Professor Davis said the most common antibiotic resistance problems in the Hunter were for E. coli bacteria [which cause bladder and urine infections] and golden staph [which cause skin infections with boils].
He said severe illnesses such as pneumonia, sepsis, septicaemia and meningitis were "obviously more of a concern".
These invasive infections were also showing antibiotics resistance in some people.
"In the Hunter, people do sometimes die of it. We haven't crunched the numbers on attributable deaths."
However, he cited a report the UK government commissioned that estimated about 10 million deaths a year globally by 2050 due to the rise of drug-resistant superbugs.
Professor Davis said the key message to the public was "the more we use antibiotics inappropriately, the more resistance we'll get".
"The main thing people can do is not ask their doctor for antibiotics when they have a cold," he said.
"If you have pneumonia you need antibiotics, but not if you have an upper respiratory infection."
He said data showed almost half of Australian adults have a prescription for antibiotics each year.
"We do know from lots of data that more than half of people that get antibiotics in the community from GPs don't need them.
"It's hard for doctors because patients come and say they want antibiotics. It's much easier for them to just write a script than explain everything and think about all the pros and cons."

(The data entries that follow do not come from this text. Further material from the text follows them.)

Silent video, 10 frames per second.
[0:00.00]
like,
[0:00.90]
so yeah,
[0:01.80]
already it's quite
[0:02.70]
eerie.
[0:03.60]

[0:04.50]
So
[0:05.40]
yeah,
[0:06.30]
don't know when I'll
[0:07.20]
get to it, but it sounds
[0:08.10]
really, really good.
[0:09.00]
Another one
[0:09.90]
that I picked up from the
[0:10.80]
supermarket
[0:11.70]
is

A national report on antimicrobial use and resistance, released last week, said antimicrobial prescriptions under the PBS fell by 25 per cent from 2019 to 2021, but rose by 10 per cent the following year.

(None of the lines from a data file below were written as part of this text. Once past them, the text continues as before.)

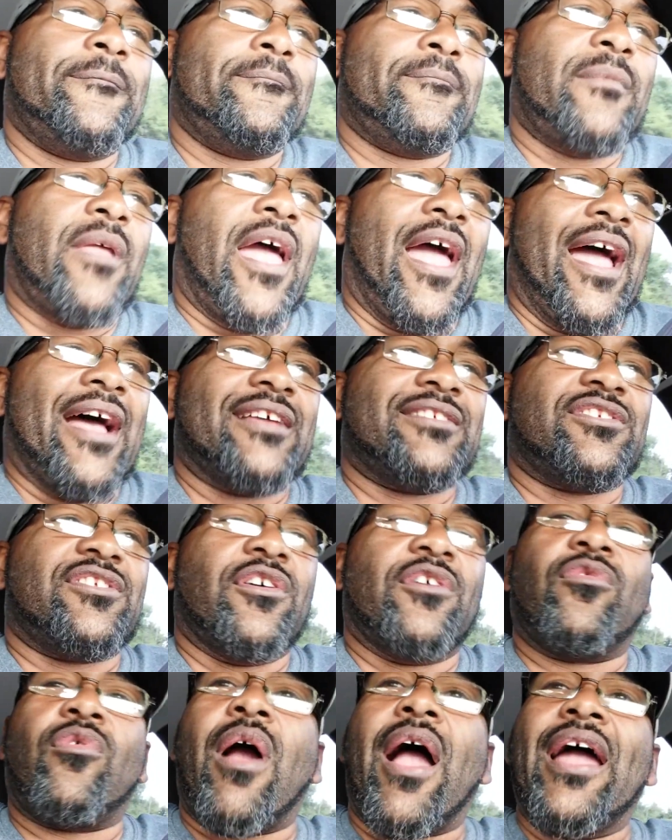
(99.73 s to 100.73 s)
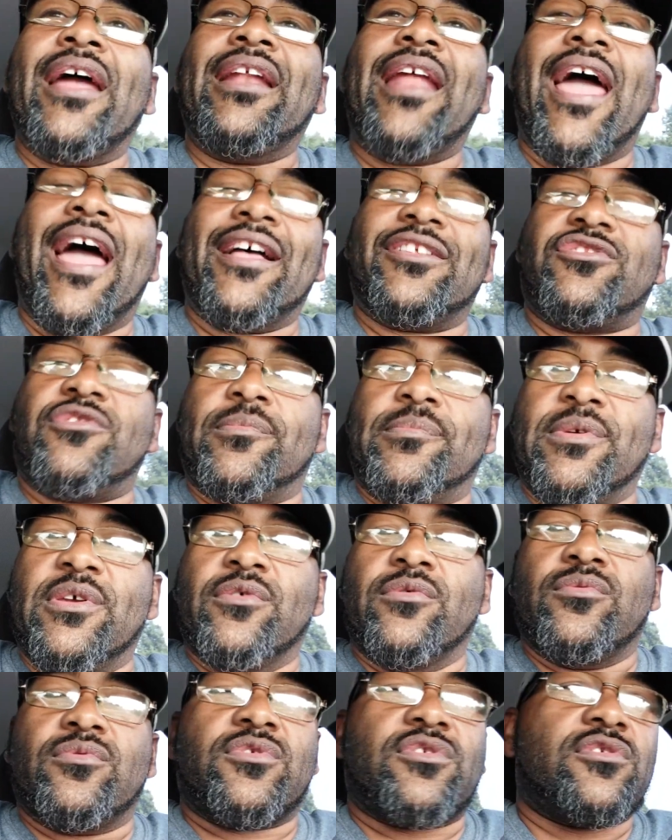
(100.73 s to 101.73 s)
has the right
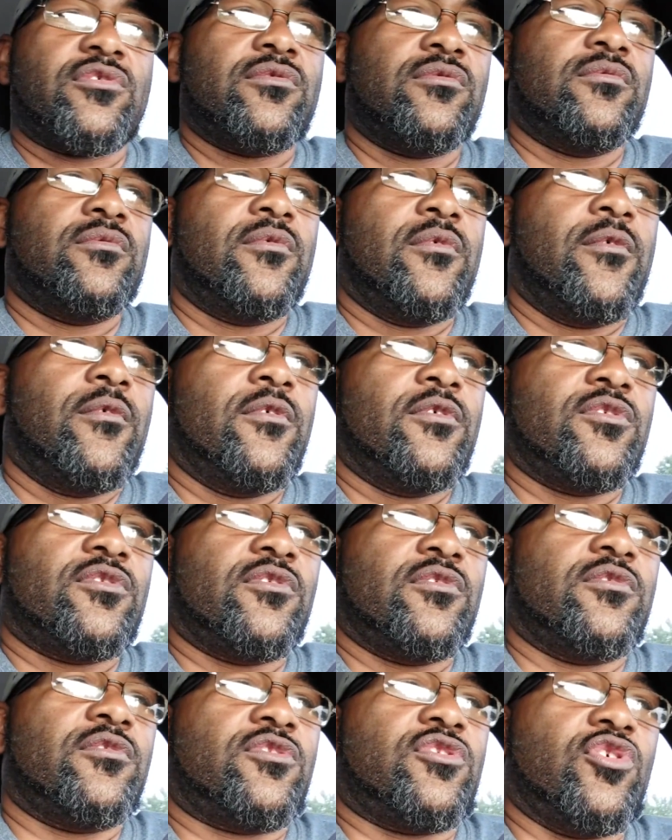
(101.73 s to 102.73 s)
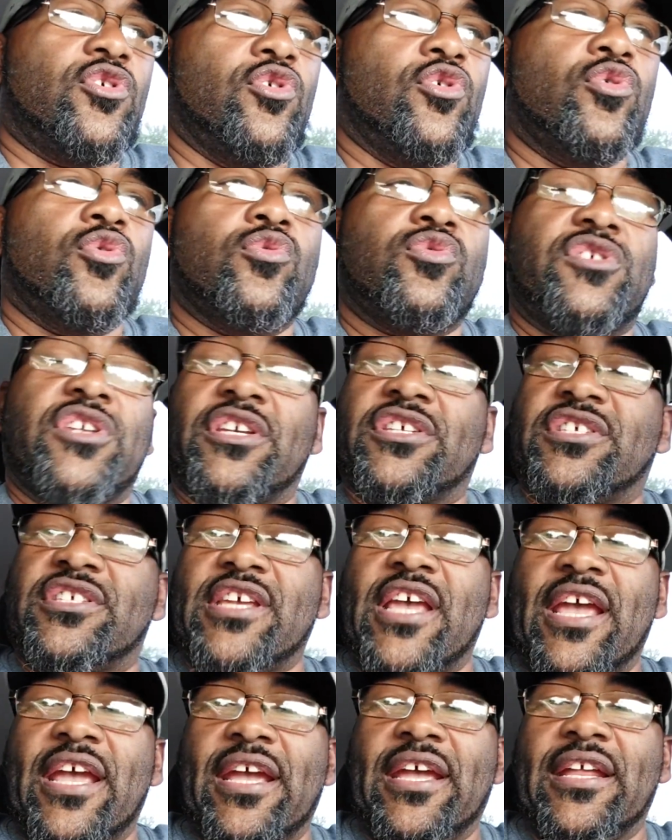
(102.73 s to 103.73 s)
attributes to
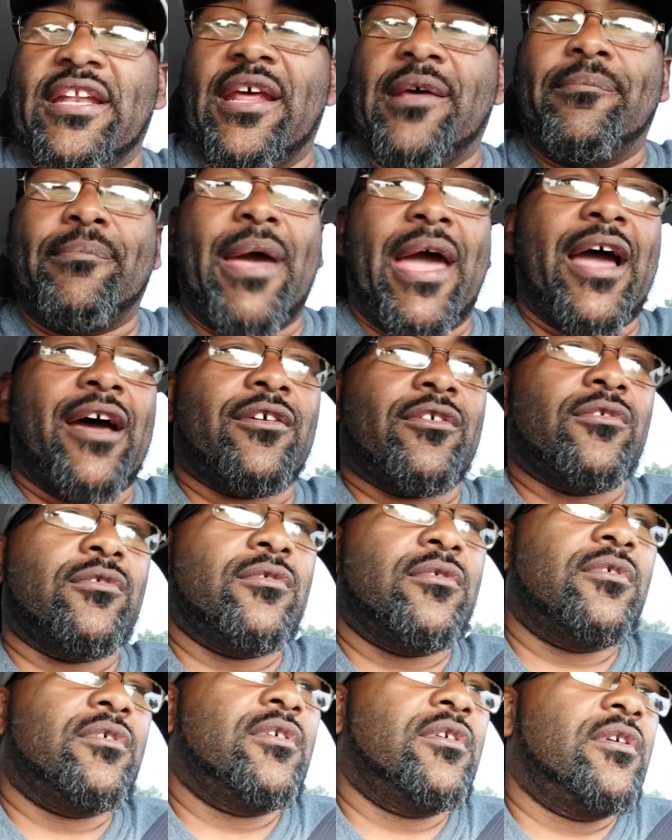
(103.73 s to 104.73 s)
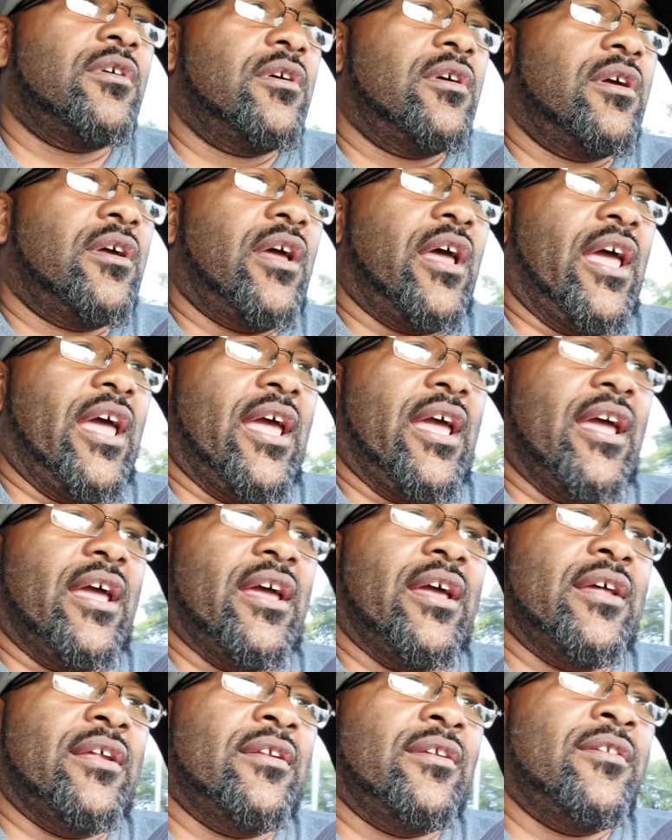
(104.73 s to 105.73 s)
succeed in battle.
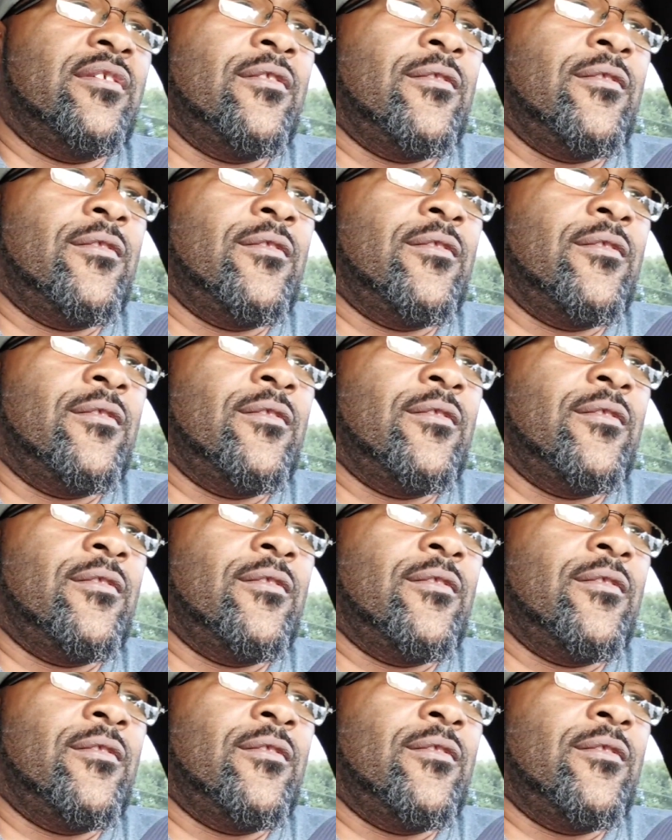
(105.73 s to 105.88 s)
And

The report noted an "increasing proportion of private prescriptions for antimicrobials".
The Royal Australian College of GPs [RACGP] said the fall in Australia's antimicrobial use "highlighted efforts by GPs" to tackle the problem.
"GPs and other health professionals in general practice know we need to be prudent in our use of antimicrobials," RACGP president Dr Nicole Higgins said.
"The days of providing a prescription for antibiotics as a matter of course are long in the past."
Professor Davis said "we just want people to appreciate how valuable antibiotics are".
"In the first half of the 20th century, a lot of simple operations ended in death because of severe infection. There were no antibiotics.
"If we didn't have antibiotics, our life expectancy would be way shorter. If we waste them, we might end up in a world without effective antibiotics."